→ ACTION ITEM:
The entries below should be quoted exactly, with no pictures carried over.

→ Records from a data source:
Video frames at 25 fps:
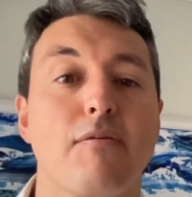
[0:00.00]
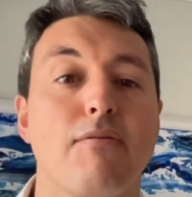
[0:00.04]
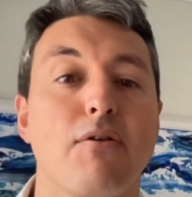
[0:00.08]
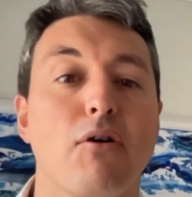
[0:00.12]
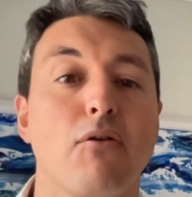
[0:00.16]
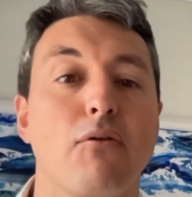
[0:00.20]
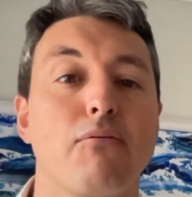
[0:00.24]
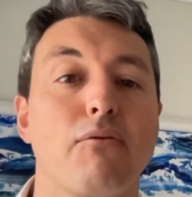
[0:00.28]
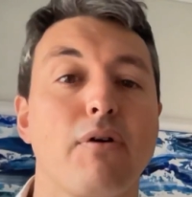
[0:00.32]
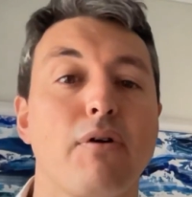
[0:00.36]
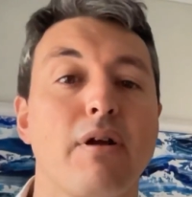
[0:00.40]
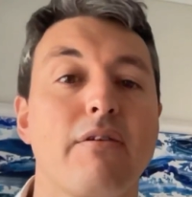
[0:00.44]

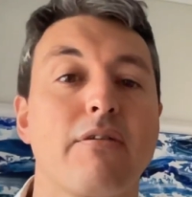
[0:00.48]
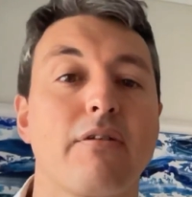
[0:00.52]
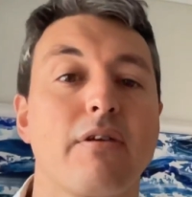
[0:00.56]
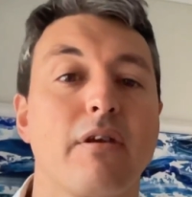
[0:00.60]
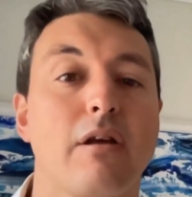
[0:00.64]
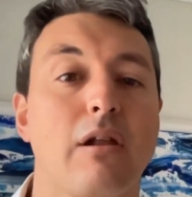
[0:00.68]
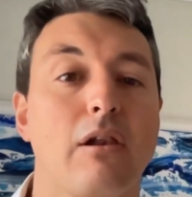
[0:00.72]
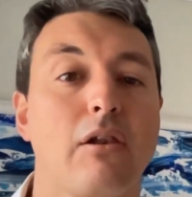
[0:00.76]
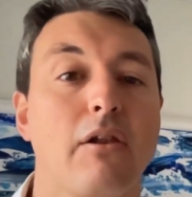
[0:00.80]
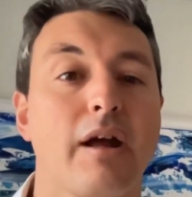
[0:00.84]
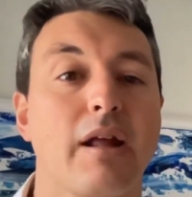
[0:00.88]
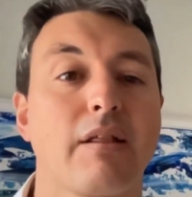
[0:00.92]
feel free
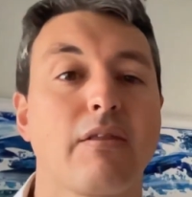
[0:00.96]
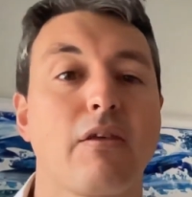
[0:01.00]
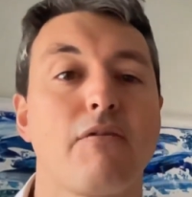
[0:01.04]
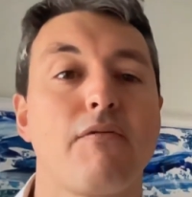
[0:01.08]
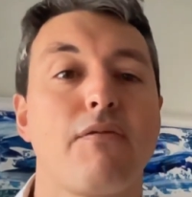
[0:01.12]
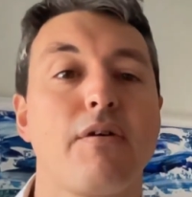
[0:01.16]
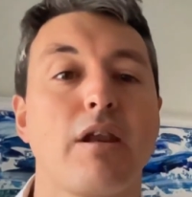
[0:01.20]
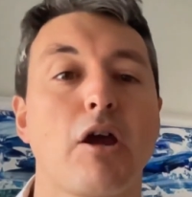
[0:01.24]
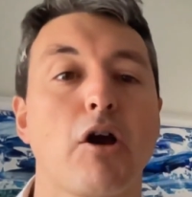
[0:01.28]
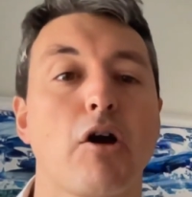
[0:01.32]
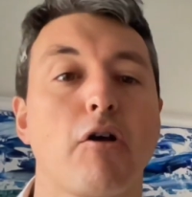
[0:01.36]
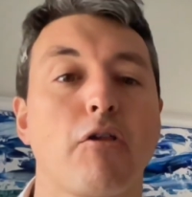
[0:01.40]
to like this
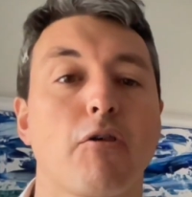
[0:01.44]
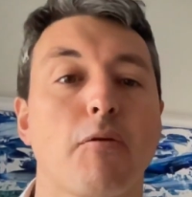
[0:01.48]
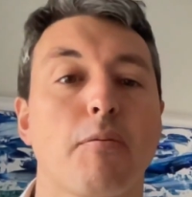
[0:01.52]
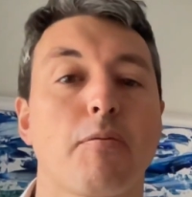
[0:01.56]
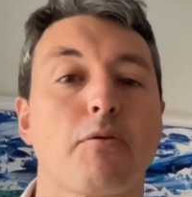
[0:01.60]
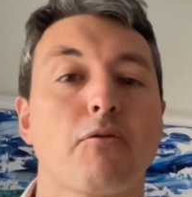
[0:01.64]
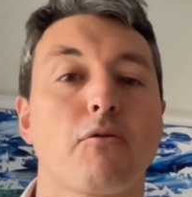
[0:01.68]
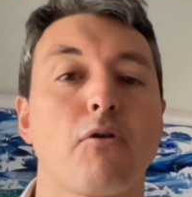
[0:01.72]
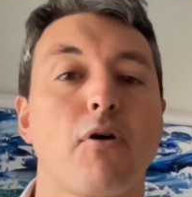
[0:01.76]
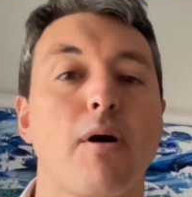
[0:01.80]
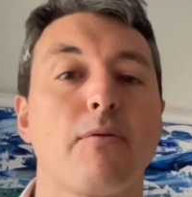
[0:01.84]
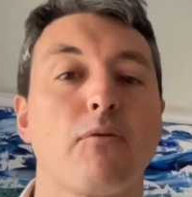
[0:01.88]
video and
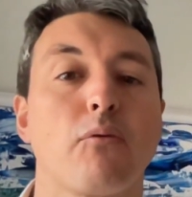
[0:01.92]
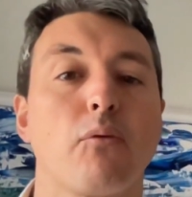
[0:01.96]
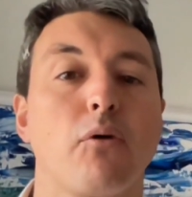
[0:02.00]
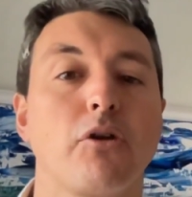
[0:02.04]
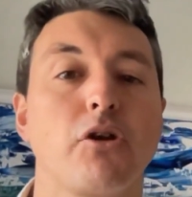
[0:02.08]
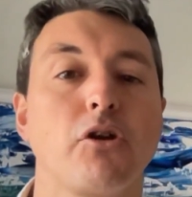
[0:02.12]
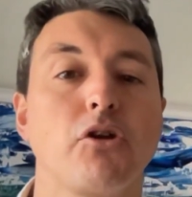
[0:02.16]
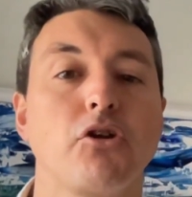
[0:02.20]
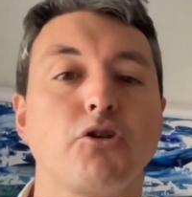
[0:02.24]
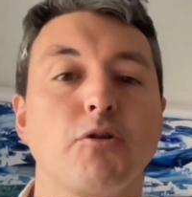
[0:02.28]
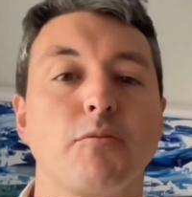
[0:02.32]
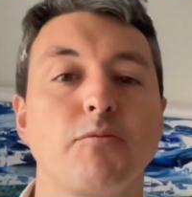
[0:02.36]
subscribe to our
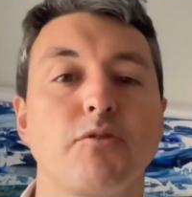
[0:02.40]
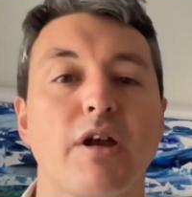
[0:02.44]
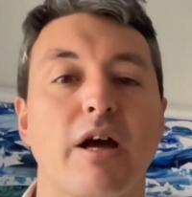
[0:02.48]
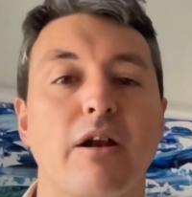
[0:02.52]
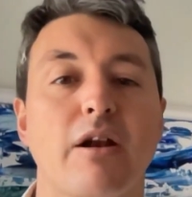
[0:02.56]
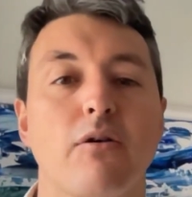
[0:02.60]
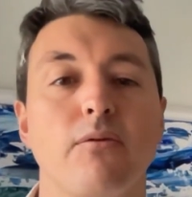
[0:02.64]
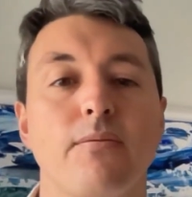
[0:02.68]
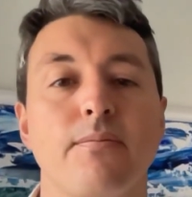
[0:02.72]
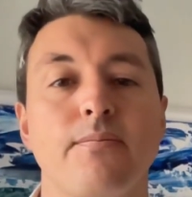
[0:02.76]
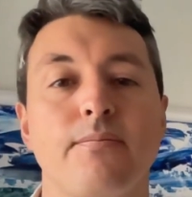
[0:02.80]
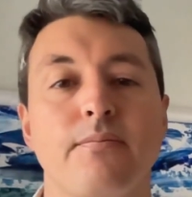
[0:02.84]
YouTube
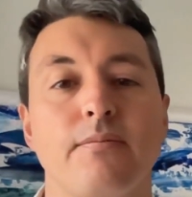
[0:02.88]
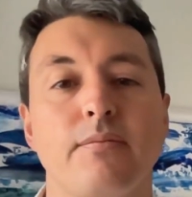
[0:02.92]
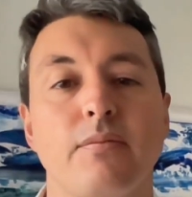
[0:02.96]
channel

→ RESULT:
Video frames at 25 fps:
[0:00.00]
[0:00.04]
[0:00.08]
[0:00.12]
[0:00.16]
[0:00.20]
[0:00.24]
[0:00.28]
[0:00.32]
[0:00.36]
[0:00.40]
[0:00.44]

[0:00.48]
[0:00.52]
[0:00.56]
[0:00.60]
[0:00.64]
[0:00.68]
[0:00.72]
[0:00.76]
[0:00.80]
[0:00.84]
[0:00.88]
[0:00.92]
feel free
[0:00.96]
[0:01.00]
[0:01.04]
[0:01.08]
[0:01.12]
[0:01.16]
[0:01.20]
[0:01.24]
[0:01.28]
[0:01.32]
[0:01.36]
[0:01.40]
to like this
[0:01.44]
[0:01.48]
[0:01.52]
[0:01.56]
[0:01.60]
[0:01.64]
[0:01.68]
[0:01.72]
[0:01.76]
[0:01.80]
[0:01.84]
[0:01.88]
video and
[0:01.92]
[0:01.96]
[0:02.00]
[0:02.04]
[0:02.08]
[0:02.12]
[0:02.16]
[0:02.20]
[0:02.24]
[0:02.28]
[0:02.32]
[0:02.36]
subscribe to our
[0:02.40]
[0:02.44]
[0:02.48]
[0:02.52]
[0:02.56]
[0:02.60]
[0:02.64]
[0:02.68]
[0:02.72]
[0:02.76]
[0:02.80]
[0:02.84]
YouTube
[0:02.88]
[0:02.92]
[0:02.96]
channel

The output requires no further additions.